Andy Hall's "civil war era" blog features quite a number of posts about contemporary subjects that hardly date from the civil war "era." Most recently, Andy has agitated, in his laid-back Texas manner, over Dr. Michael Hill's desire that white Southerners survive as a people. (I think Dixie-bashers like these bloggers don't see white Southerners as a people, anyway.) I have found over the years that people obsessed with race and slavery like these bloggers, always have a profoundly different understanding of the League of the South, its positions and the writings of its leaders than I do. What a surprise....

---It IS about us---

Corey Meyer keeps bugging me with Facebook's messaging utility. He's one of the self-appointed civil war history cops who thinks everyone should believe about the war exactly what he believes for exactly the same reasons. His obsession with Confederate heritage advocates dates back to at least 2000, when I first got online -- and very likely much longer than that.

He and Cousin Perfesser ("It's Not About You") Simpson and several of their myrmidons think that if someone living today identifies with the Confederates by saying "we" or "us," that person is claiming to have experienced what the people who lived through the war experienced.

You should've read the righteous indignation when a proSoutherner recently used "we" and "us" that way in a comment on Corey's blog -- "'We' did not fight in the Civil War," said one commenter. "'We' did not experience even one iota of the pain and suffering of the men of either side of that time. It strikes me as the absolute height of stupidity to place one’s selve (sic) with those men while sitting in a comfortable home in front of a computer screen, stoking up an imagined rage over what one can not even conceive of the horror of that time."

Well, of course when we say "we" or "us" in relation to the war, we're not claiming that we experienced the pain and suffering of the war. We are simply acknowledging that we're taking sides.
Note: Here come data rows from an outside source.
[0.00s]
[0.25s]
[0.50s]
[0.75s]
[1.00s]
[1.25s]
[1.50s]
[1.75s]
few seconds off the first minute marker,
My town has a new baseball team, the Blue Wahoos. Recently my husband mentioned the team's next game and I said, "Oh, who are we playing?" Frankly, I don't much care for baseball. I've been to a couple of games but I don't know any of the players, and I'm not a fan... And yet, I referred to the Blue Wahoos as "we," meaning, in this case, that the team belongs to the town where I live -- i.e. my town. Only an idiot would think I was claiming to BE one of the team, understood baseball's rules, did the practice sessions, etc.

Now, I'm sure the Dixie-bashing bloggers and their commenters understand this, but they have to pretend to NOT understand so they can express their pleasurable outrage. They pretend to misunderstand a lot of what we say for that reason.
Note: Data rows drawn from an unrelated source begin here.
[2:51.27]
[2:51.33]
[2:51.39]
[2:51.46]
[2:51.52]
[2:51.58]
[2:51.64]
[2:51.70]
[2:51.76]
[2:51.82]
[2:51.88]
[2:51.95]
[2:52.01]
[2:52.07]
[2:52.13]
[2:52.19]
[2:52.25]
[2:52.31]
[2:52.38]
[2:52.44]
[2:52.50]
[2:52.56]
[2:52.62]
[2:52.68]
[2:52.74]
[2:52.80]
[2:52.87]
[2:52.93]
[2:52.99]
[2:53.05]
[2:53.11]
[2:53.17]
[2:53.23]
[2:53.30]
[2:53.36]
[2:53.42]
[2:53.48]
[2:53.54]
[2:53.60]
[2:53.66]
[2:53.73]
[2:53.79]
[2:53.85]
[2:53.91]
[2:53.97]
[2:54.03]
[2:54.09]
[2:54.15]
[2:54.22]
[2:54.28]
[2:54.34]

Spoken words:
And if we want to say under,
---Confederate Flag Prom Dress Brings Out the Hate---

...but not the way Dixie-bashers would have us believe. Cousin Perfesser recently posted a video about a high school student in Tennessee barred from attending her senior prom because of her Confederate Flag dress. He even acknowledged that it's a non-issue with the "Zzzzzzz" in his headline, leading one to wonder why he posted about it.

Well, it doesn't take long to see that it IS an issue -- and what kind of issue, and with whom. Confederate flag dresses and their wearers are better than sledge hammers for bashing Southerners. Consider these comments from Cousin Perfesser's lovely blog followers....
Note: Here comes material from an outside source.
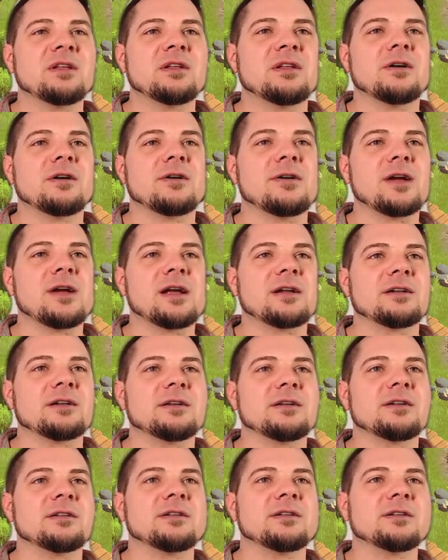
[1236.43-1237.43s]
All right,
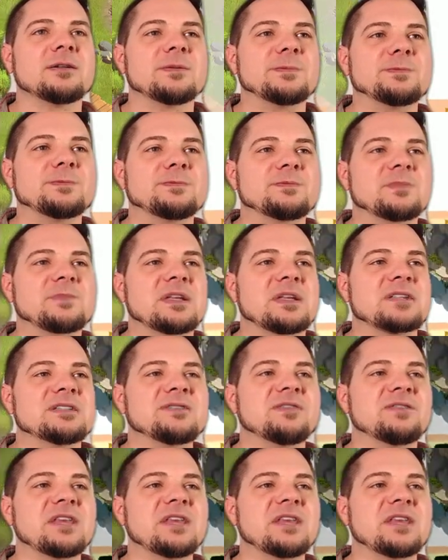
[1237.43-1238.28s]
because if they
martin says: What about her Brother? Did they let him in without his date?

tonygunter says: What a shame! That’s the prettiest size 18 prom dress I have ever seen.

Waurene Roberson says: I’m surprised the dress got her thrown out. Did you see the flip flips she was wearing with that sequined dress? OH. MY. GAWD. To the prom in a sequined dress and flip flops….call the fasion police, y’all….

Al Mackey says: Nice to see another old friend commenting. I agree the flip flops were an egregious fashion faux pas, but the dress itself seemed to me to be of a cut that was not made for a prom, leaving aside the CBF motif. The whole reason for the dress appears to have been to make a controversy, and the principal obliged.

Waurene Roberson says: No doubt it was to make a controversy, but I’m not sure the principal should have obliged. Note the “zzzzz” in the subject head. We get into freedom of speech issues, too, as well as my old mainstay (which is: some things really need warning labels, and that girl wore a big one). As an African-American dress designer told me the other day, at least everything was covered. :-) She’s had girls ask her to design prom dresses that were, shall we say, less than they should have been.

This little kerfluffle is the sort of thing that merely makes you roll your eyes and go on about your business. The shoes were the icing on the crapcake.

Waurene Roberson says: By the way, professor, I congratulate you on achieving the impossible, something I never thought I’d live to see (someone shutting Connie up). Bravo!

Just a few observations about the above....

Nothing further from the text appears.